- **EXERCISE INSTRUCTIONS**:
Determine how many lines of the data below contain "from", then give only that number.

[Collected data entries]

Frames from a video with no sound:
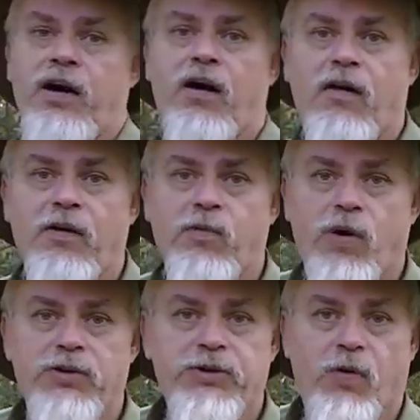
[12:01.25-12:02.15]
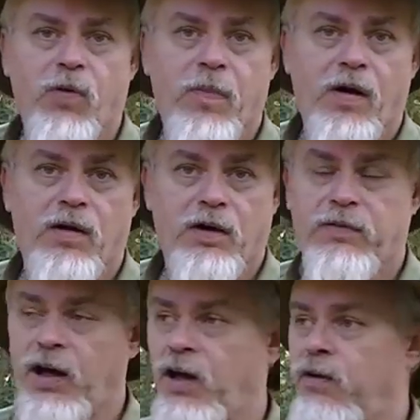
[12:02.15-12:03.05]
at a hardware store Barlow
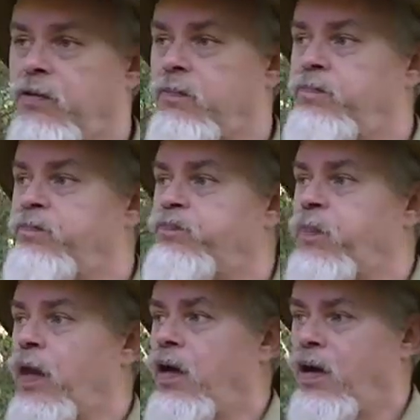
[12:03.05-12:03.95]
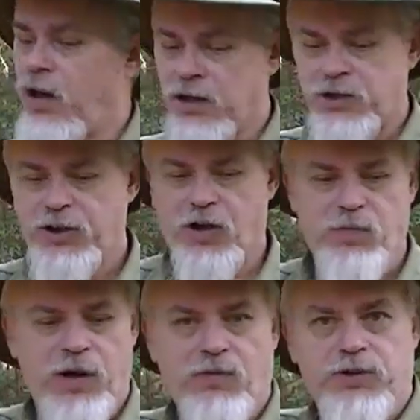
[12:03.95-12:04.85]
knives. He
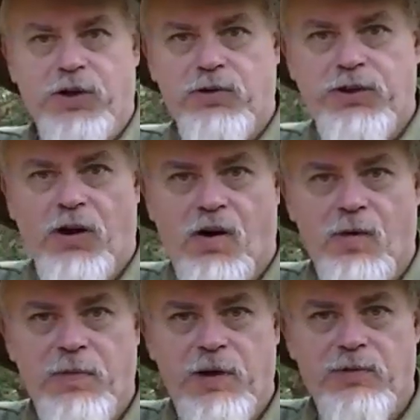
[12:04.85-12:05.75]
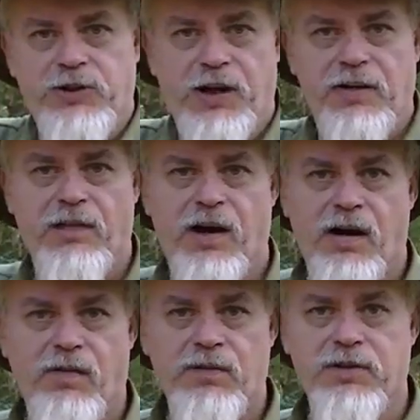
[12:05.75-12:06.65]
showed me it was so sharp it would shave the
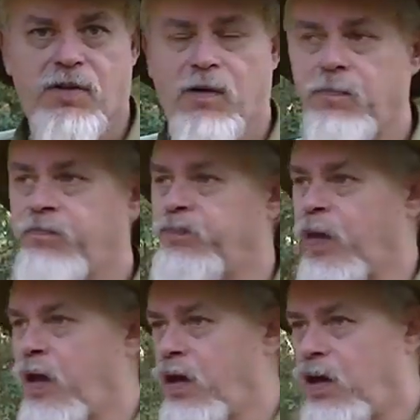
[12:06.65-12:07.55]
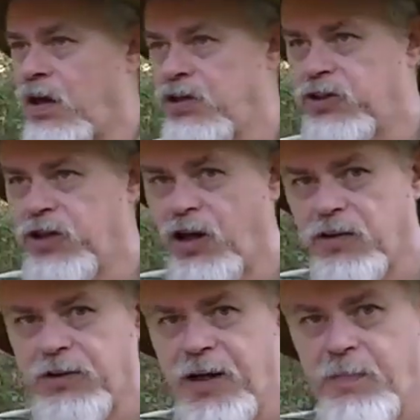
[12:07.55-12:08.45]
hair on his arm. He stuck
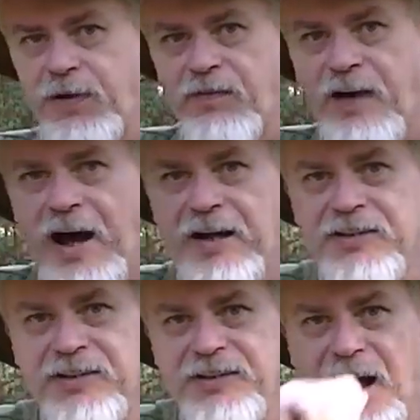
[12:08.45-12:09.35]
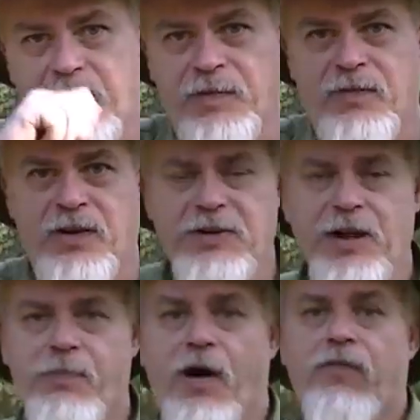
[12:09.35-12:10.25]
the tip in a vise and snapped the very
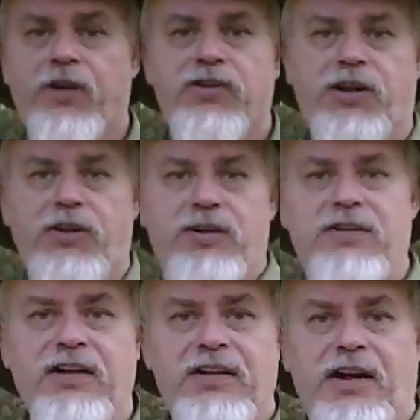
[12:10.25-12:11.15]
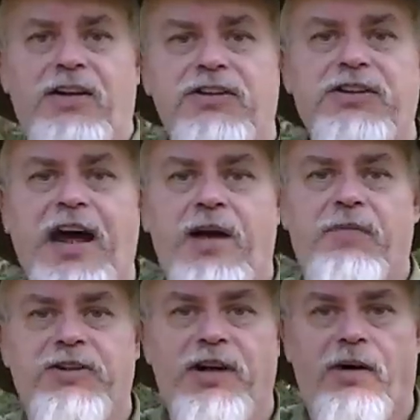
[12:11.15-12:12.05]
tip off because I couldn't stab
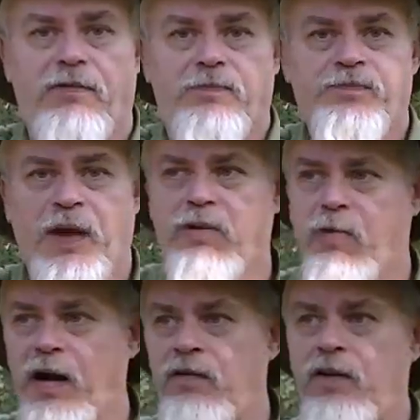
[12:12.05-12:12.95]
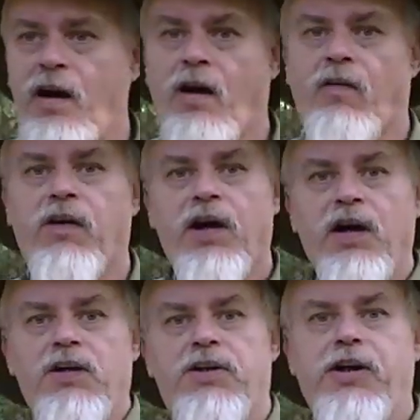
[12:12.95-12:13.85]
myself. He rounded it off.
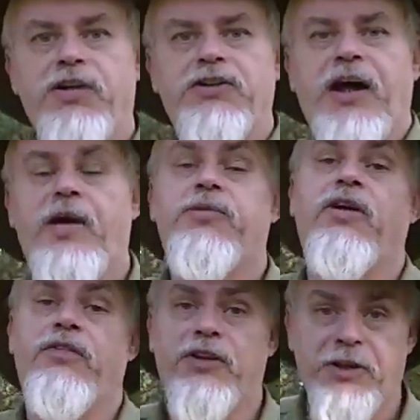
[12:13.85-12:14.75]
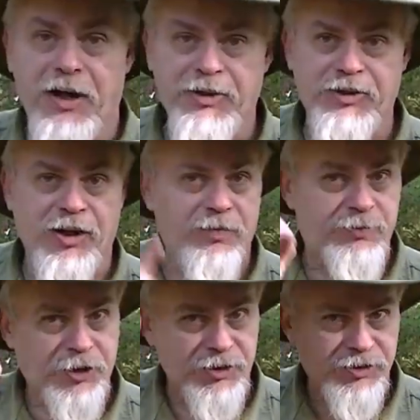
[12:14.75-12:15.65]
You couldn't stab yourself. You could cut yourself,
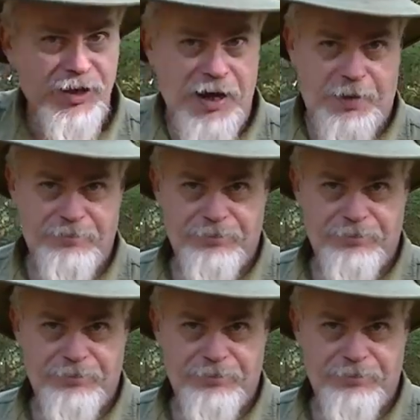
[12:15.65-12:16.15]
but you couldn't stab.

...

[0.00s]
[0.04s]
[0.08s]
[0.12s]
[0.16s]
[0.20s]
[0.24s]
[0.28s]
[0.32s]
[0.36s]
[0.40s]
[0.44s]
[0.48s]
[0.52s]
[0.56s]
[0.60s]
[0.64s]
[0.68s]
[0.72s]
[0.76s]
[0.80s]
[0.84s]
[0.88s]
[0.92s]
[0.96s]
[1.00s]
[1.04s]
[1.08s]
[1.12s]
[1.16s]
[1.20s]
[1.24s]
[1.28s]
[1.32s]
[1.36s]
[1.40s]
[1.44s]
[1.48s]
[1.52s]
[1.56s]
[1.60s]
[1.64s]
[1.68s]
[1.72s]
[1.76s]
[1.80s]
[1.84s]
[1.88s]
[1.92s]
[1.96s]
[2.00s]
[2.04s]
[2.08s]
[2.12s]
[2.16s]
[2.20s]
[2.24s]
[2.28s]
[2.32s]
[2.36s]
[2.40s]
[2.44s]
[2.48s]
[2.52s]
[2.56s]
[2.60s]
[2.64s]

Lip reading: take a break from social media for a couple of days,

--

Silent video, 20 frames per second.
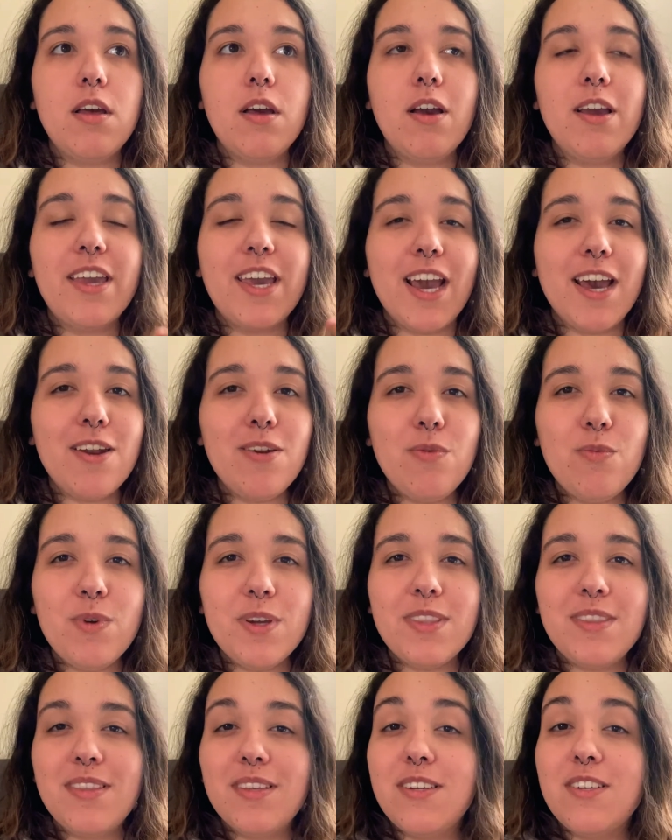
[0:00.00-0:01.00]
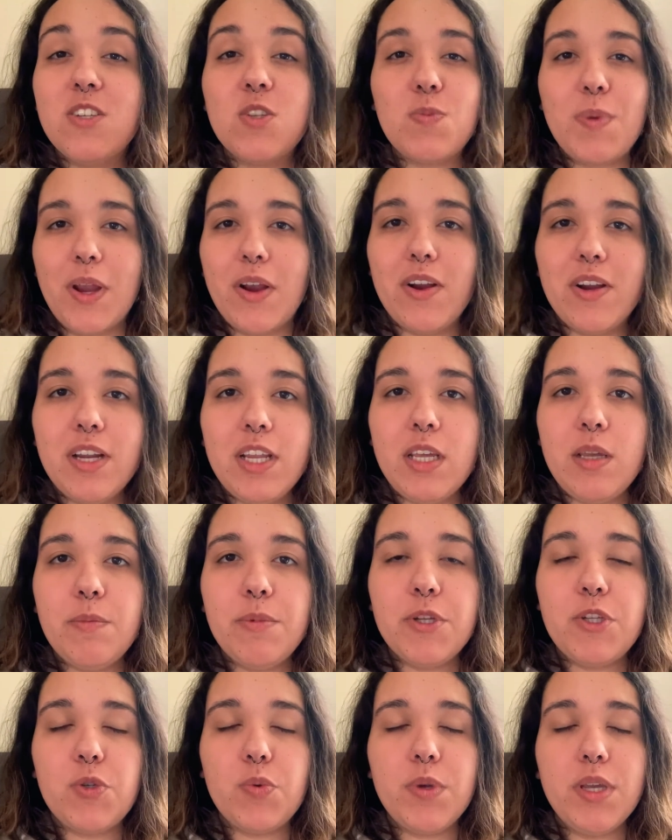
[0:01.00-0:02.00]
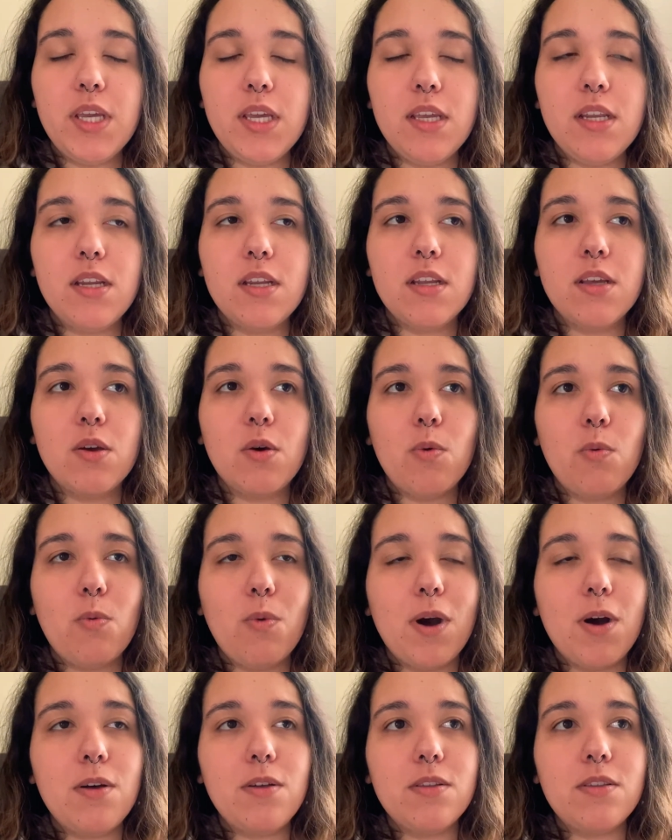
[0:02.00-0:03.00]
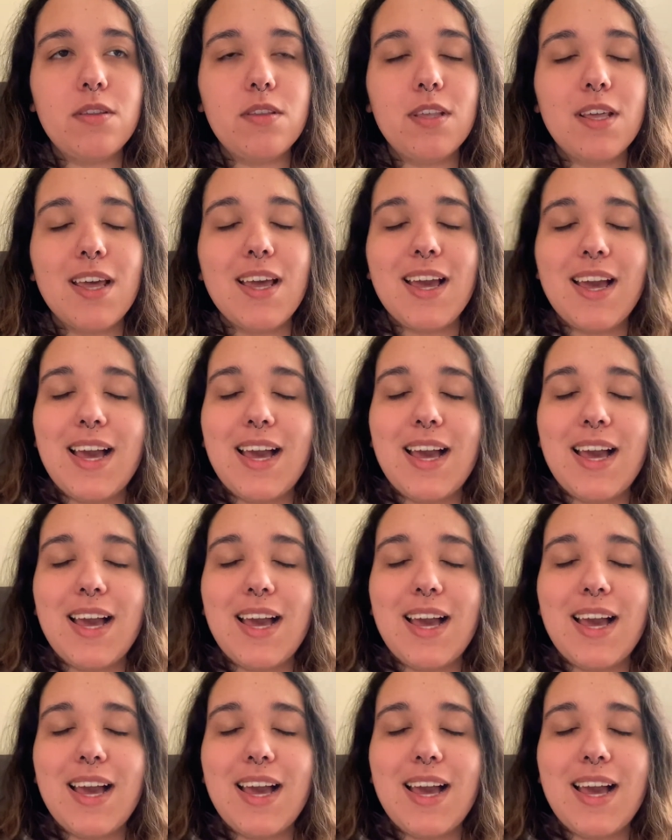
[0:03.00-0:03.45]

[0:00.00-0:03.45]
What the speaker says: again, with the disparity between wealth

- **REPLY TO THE EXERCISE**:
2